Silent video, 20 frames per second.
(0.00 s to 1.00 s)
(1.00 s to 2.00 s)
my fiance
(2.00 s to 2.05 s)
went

◆ ◆ ◆

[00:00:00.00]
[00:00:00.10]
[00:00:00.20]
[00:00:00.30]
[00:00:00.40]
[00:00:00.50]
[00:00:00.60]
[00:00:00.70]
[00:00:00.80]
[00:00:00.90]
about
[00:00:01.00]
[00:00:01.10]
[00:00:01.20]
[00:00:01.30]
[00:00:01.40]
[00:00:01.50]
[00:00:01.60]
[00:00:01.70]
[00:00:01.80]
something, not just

◆ ◆ ◆

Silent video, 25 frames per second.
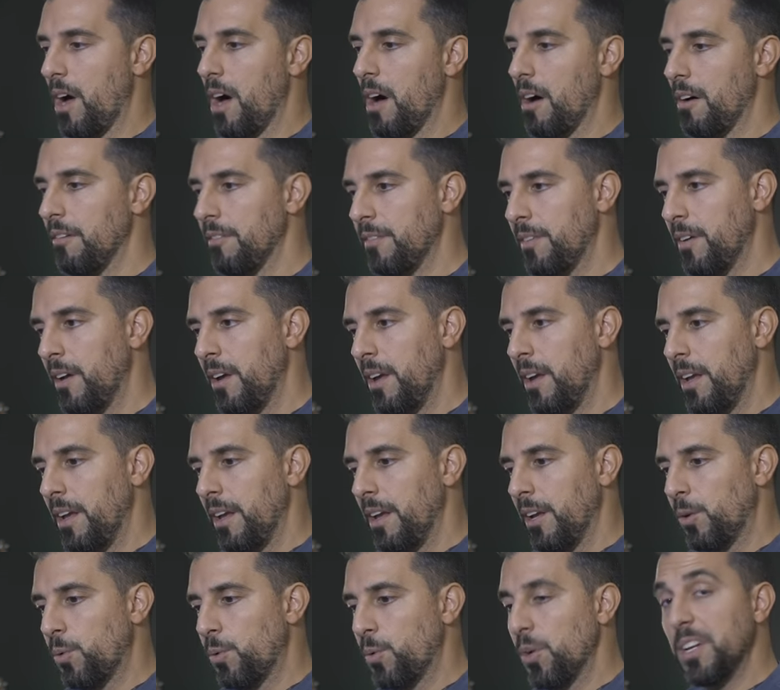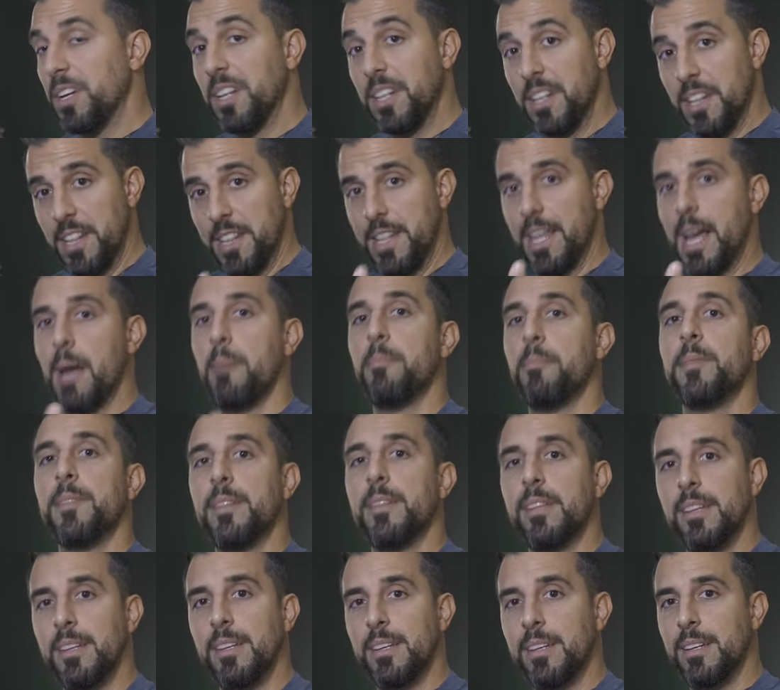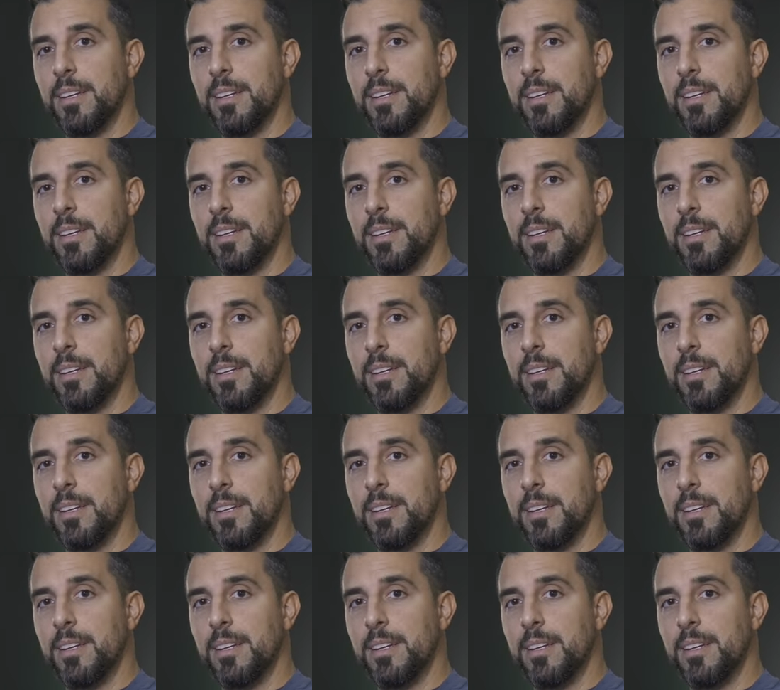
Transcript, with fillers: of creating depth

◆ ◆ ◆

THE PROBLEM:
Go line by line through the material above and return each one that includes "frames".

WORKED SOLUTION:
Silent video, 20 frames per second.
Silent video, 25 frames per second.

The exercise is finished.